▶ **GIVEN RECORDS**:
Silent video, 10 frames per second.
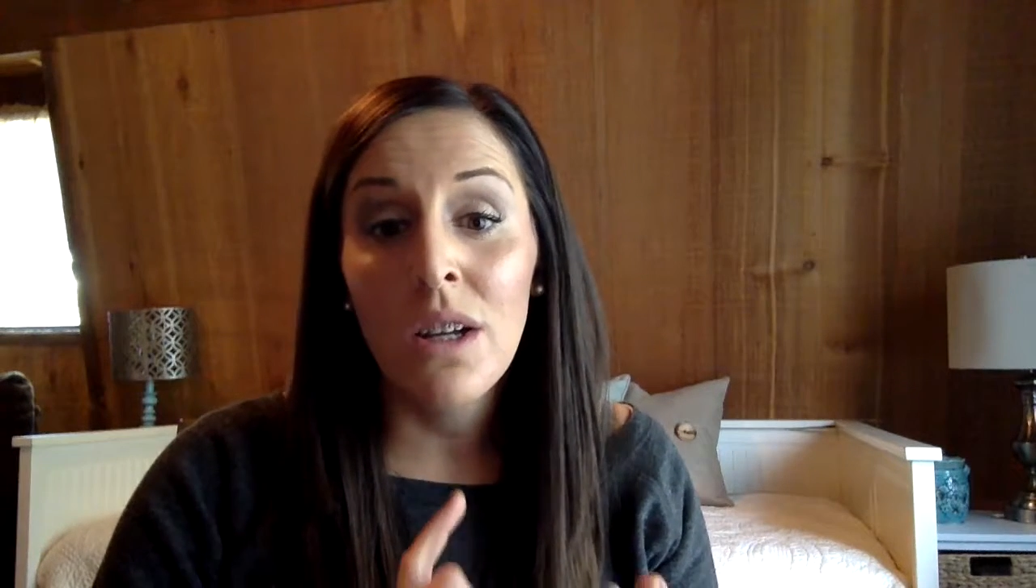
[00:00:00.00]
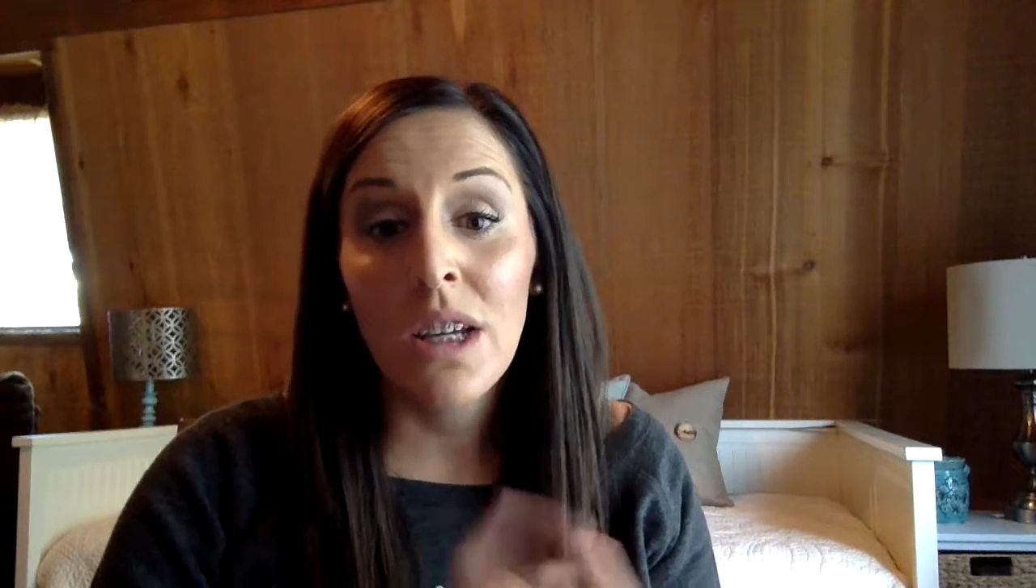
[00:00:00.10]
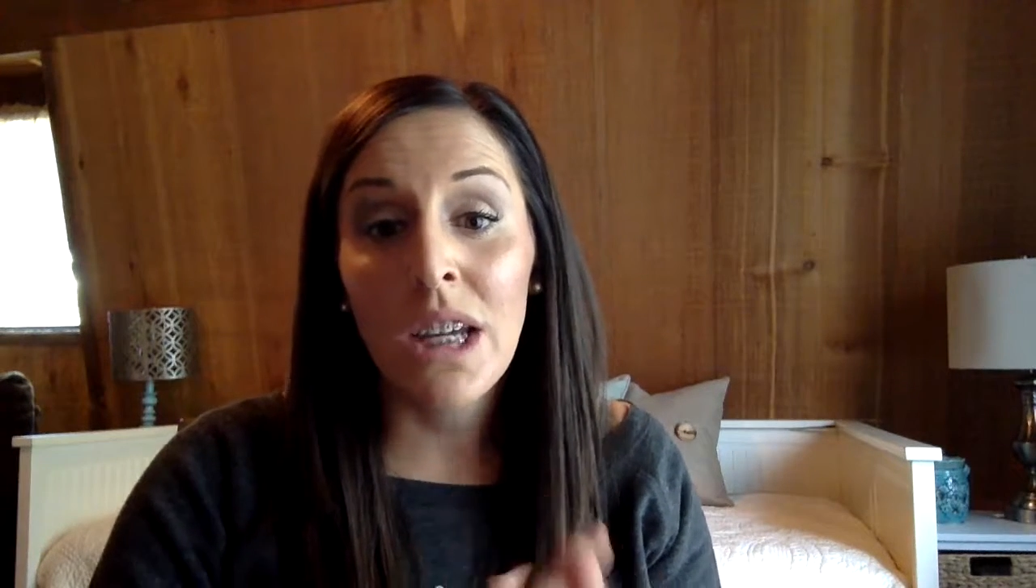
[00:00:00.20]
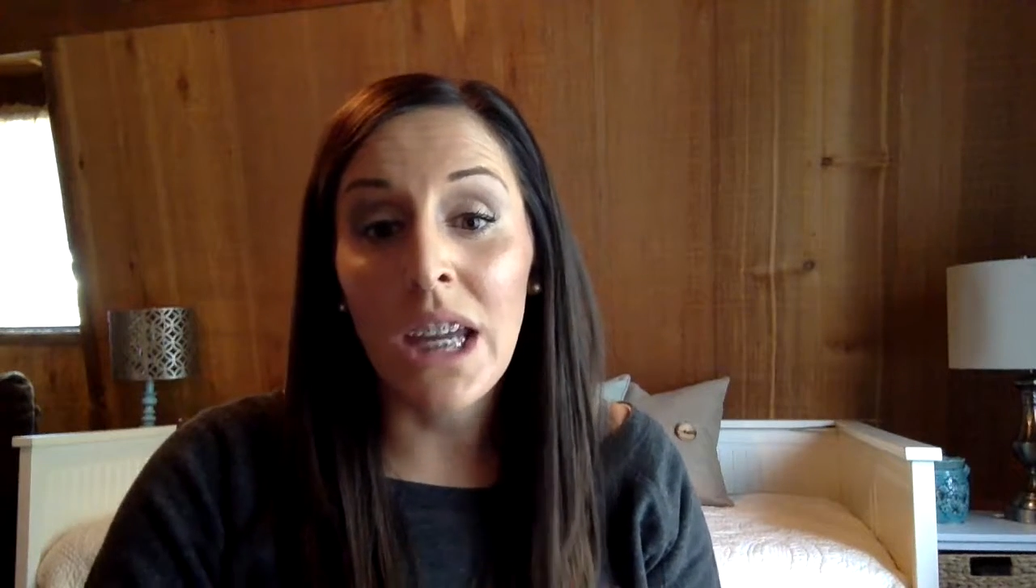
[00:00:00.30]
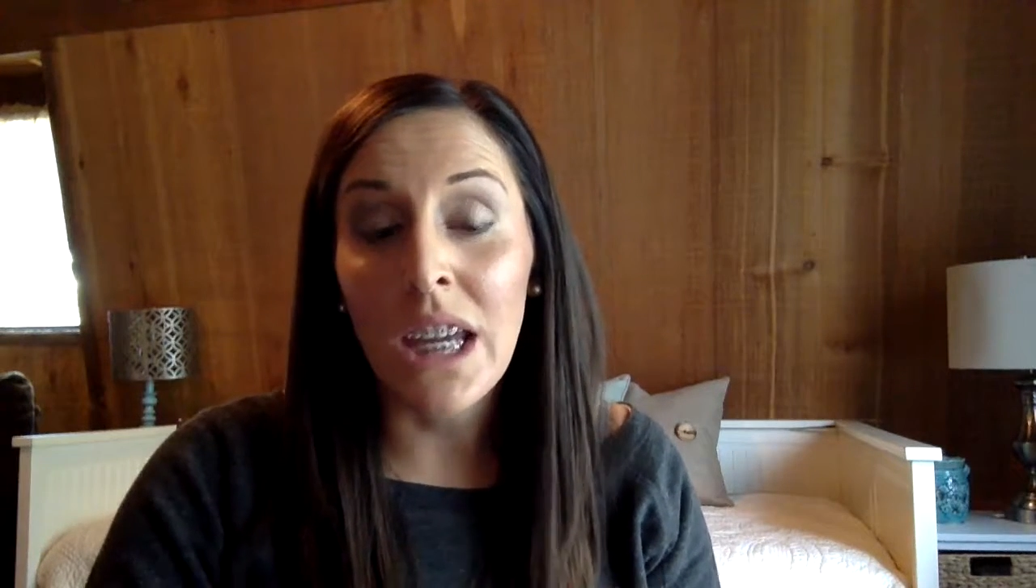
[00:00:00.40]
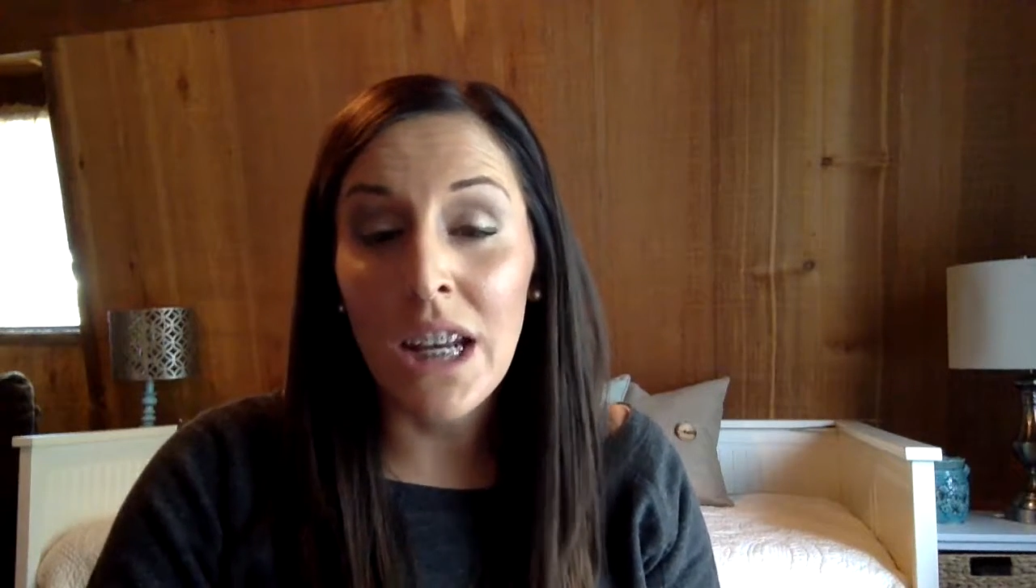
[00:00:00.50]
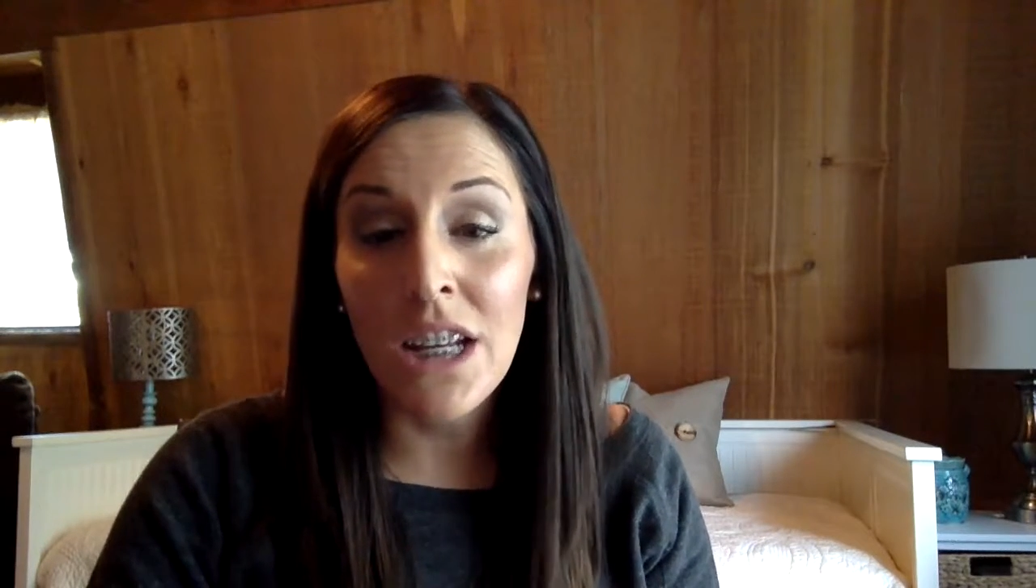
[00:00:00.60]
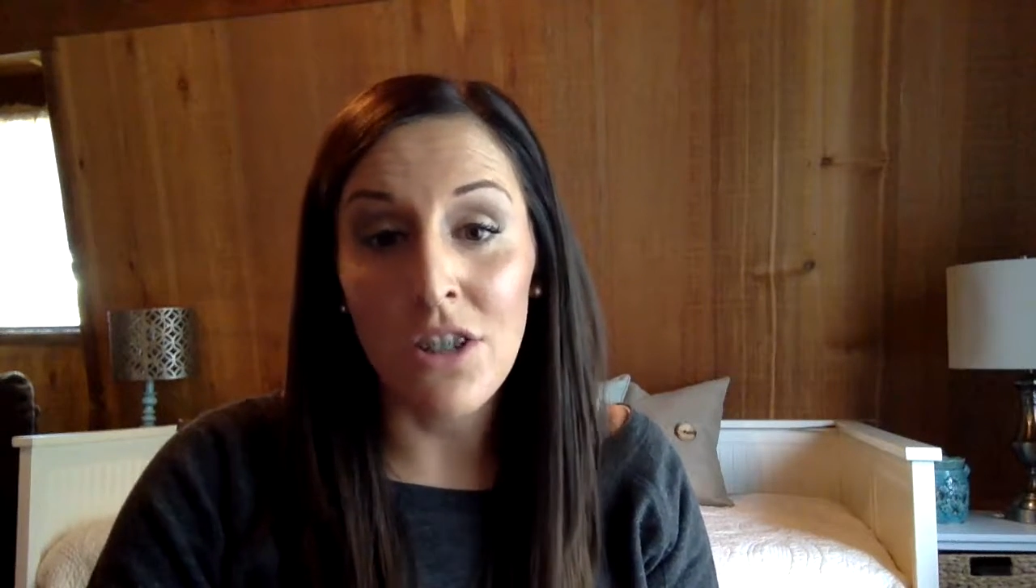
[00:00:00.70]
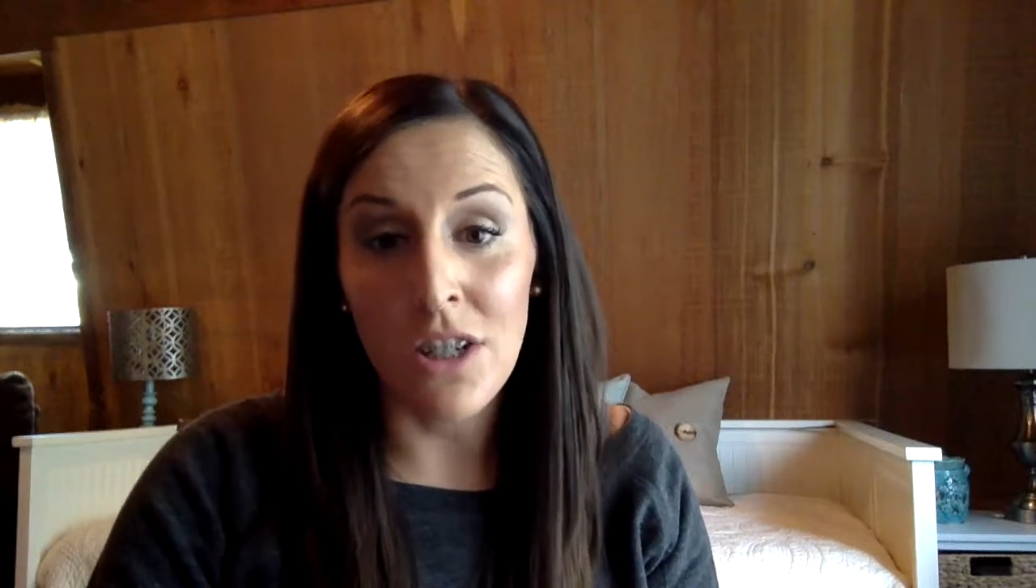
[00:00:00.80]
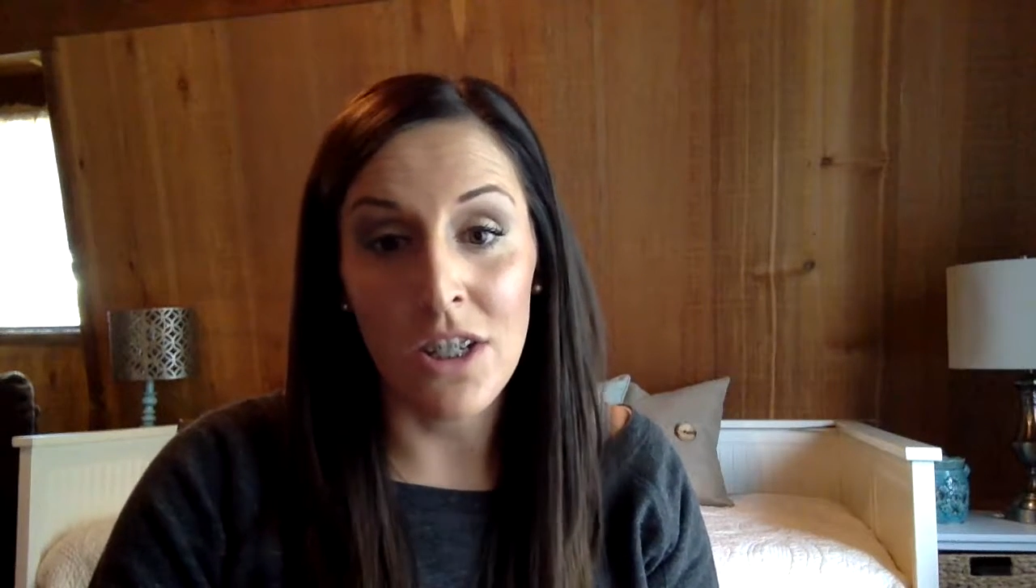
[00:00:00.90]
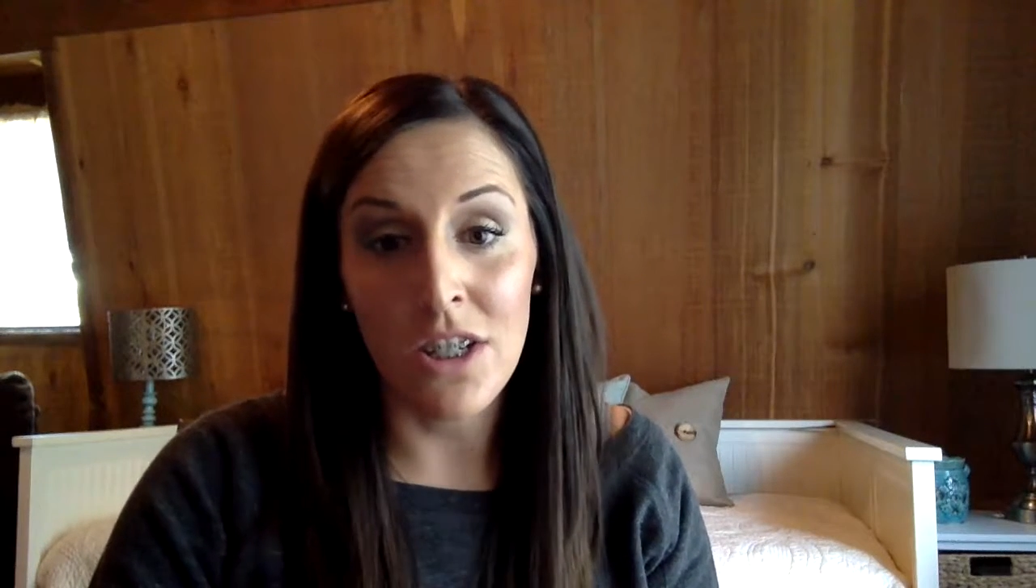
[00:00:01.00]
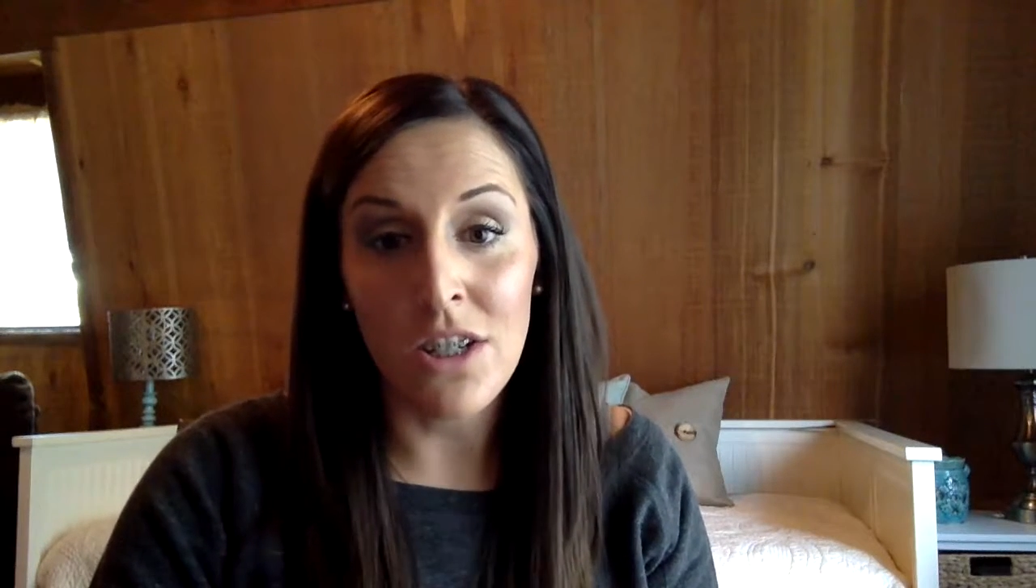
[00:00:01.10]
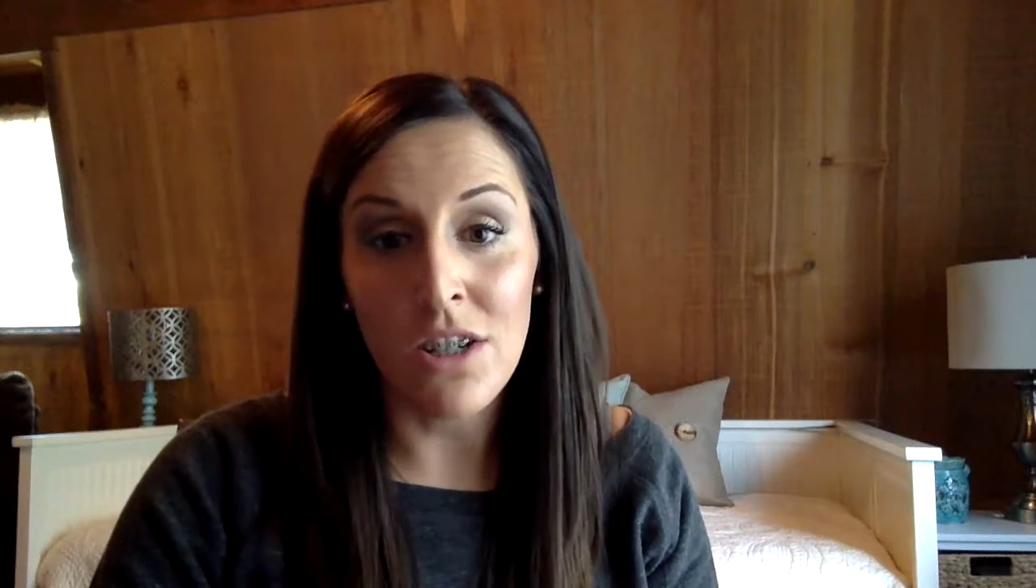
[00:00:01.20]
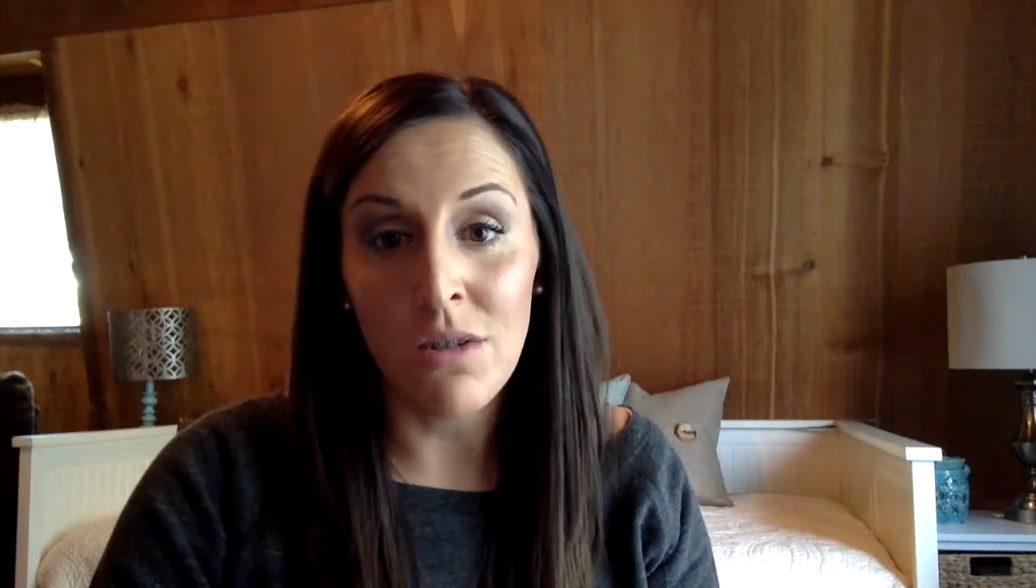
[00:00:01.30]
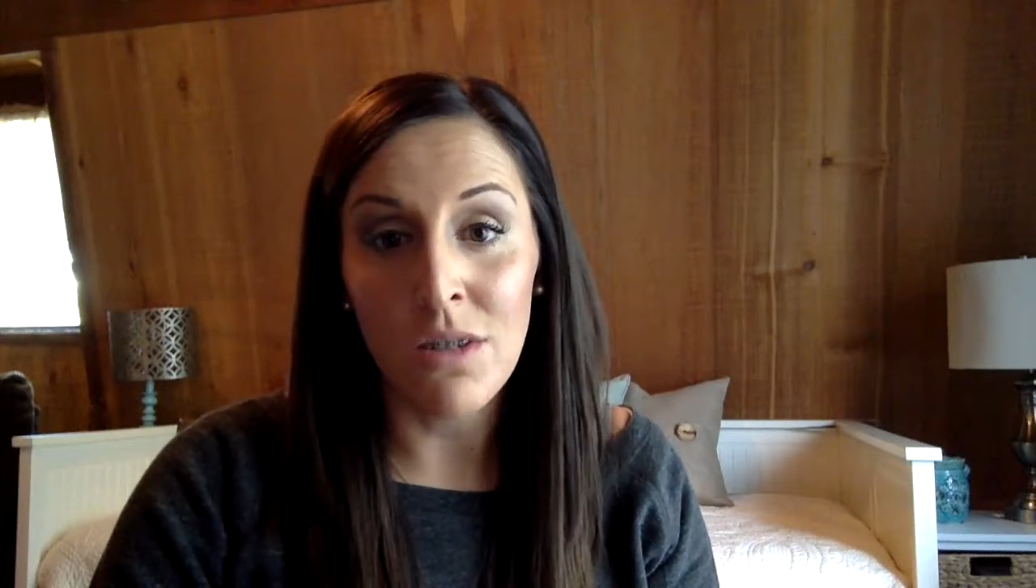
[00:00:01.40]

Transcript: Can I trust you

▶ **WHAT NEEDS TO BE DONE**:
In the data above, find the line with "[00:00:00.20]" and repeat it and every line after it through the end, exactly; leave the pictures out.

▶ **RESULT FOR THIS EXERCISE**:
[00:00:00.20]
[00:00:00.30]
[00:00:00.40]
[00:00:00.50]
[00:00:00.60]
[00:00:00.70]
[00:00:00.80]
[00:00:00.90]
[00:00:01.00]
[00:00:01.10]
[00:00:01.20]
[00:00:01.30]
[00:00:01.40]

Transcript: Can I trust you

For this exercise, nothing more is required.